Anyway, what interests and amuses me is what the WSJ thinks we should be doing about the confluence of economic weakness and high and rising inflation.  They seem to have learned or relearned the simple lesson -- if you fight inflation, then you might get a recession. Since they don't want to cause a recession it is beyond funny to see what policymakers are now talking about -- please whisper this -- supply-side economics. 

No, they didn't actually say the four-letter word supply-side but they are basically proposing what amounts to what we used to call supply-side policy. They advocate using tight money to squeeze out the inflation. But to offset the impacts of the decline in aggregate demand, they recommend "economic growth" policies to stimulate supply. If that isn't resurrecting old fashioned supply-side economics, then I don't know what else they have in mind. 

When I was teaching I would use chalk on a blackboard. This kind of policy was popular in the 1970s and it was shown by a downward shift in aggregate demand coupled with an outward shift of aggregate supply. The diagrammatic result was a new equilibrium with higher output and lower inflation. Economic Nirvana! 

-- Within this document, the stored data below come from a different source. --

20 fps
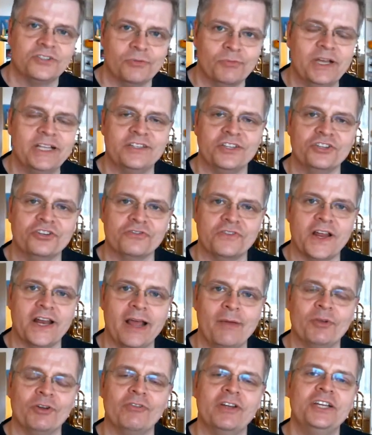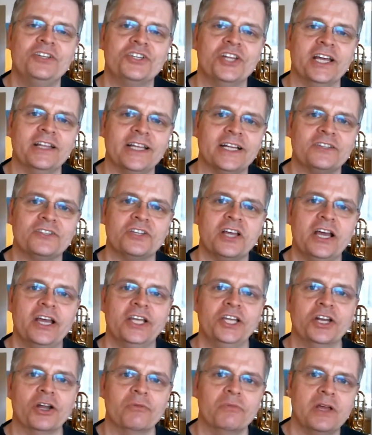message of Dynamic Range Day. That's,
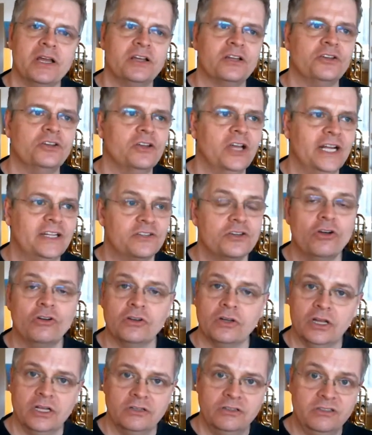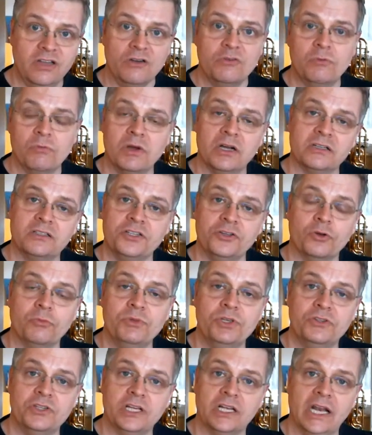it's not don't master your
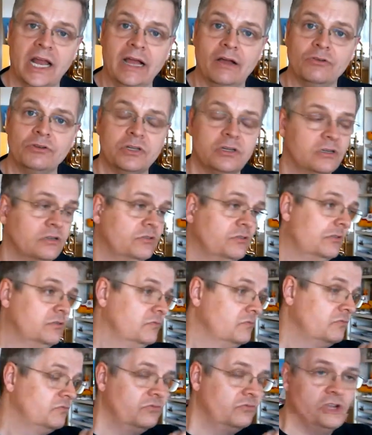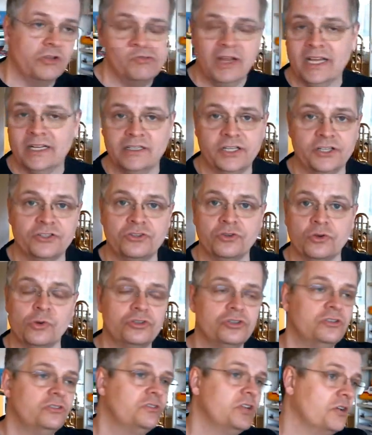music loud, don't add
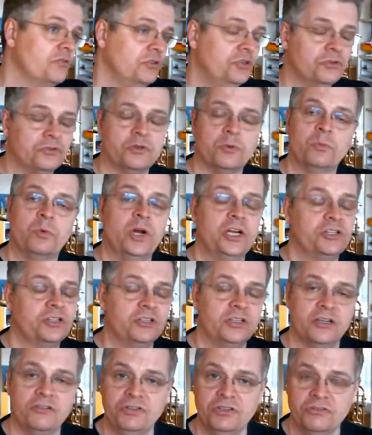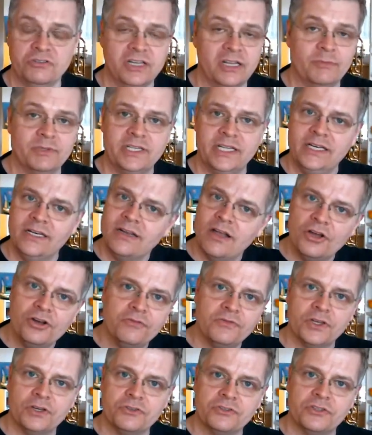distortion, don't use compression, don't use limiting. None of
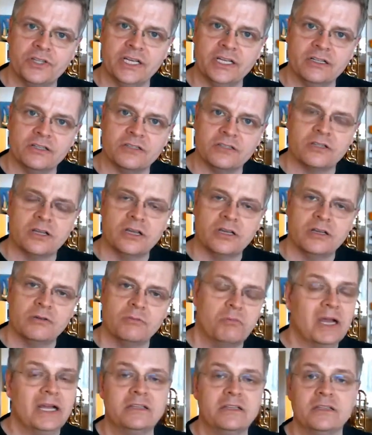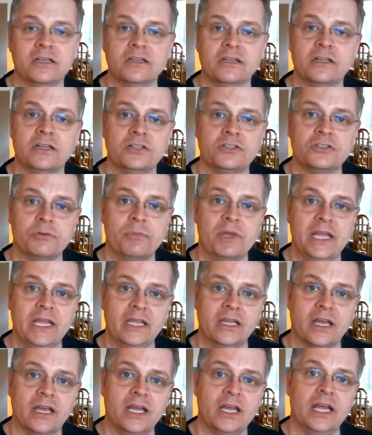those things matter to me.
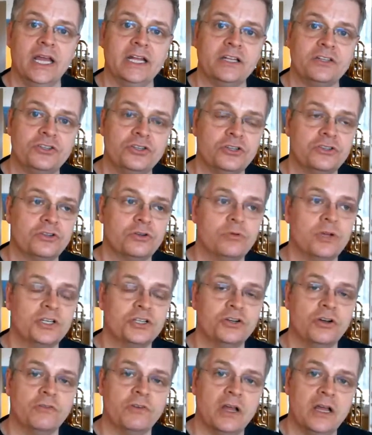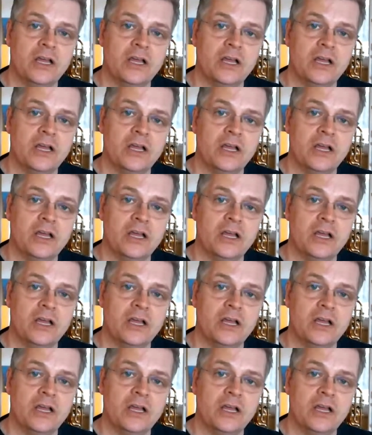It's just a question of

Sophisticated economists and journalists laughed at this kind of macroeconomics. I always thought it made sense but then I also thought Bevis and Butthead were funny. 

That's all history. Today the reality is that some people want to see tight money coupled with a fiscal policy inducing economic growth. The words are a little different but it all amounts to a leftward shift in Aggregate Demand and a rightward shift in Aggregate Supply. 

Will it work? Maybe. It depends on a couple of things. First, the Fed has to tighten money enough to reduce the growth of aggregate demand and inflation.  Second, Congress has to use taxation and spending in such a way as to promote more output directly without increasing aggregate demand. 

Maybe? I say maybe because neither the current Fed nor Congress has much experience with either of these policy actions. What are the odds that they know how to do this and are willing to try? Not very high. Kinda like teaching pigs how to fly.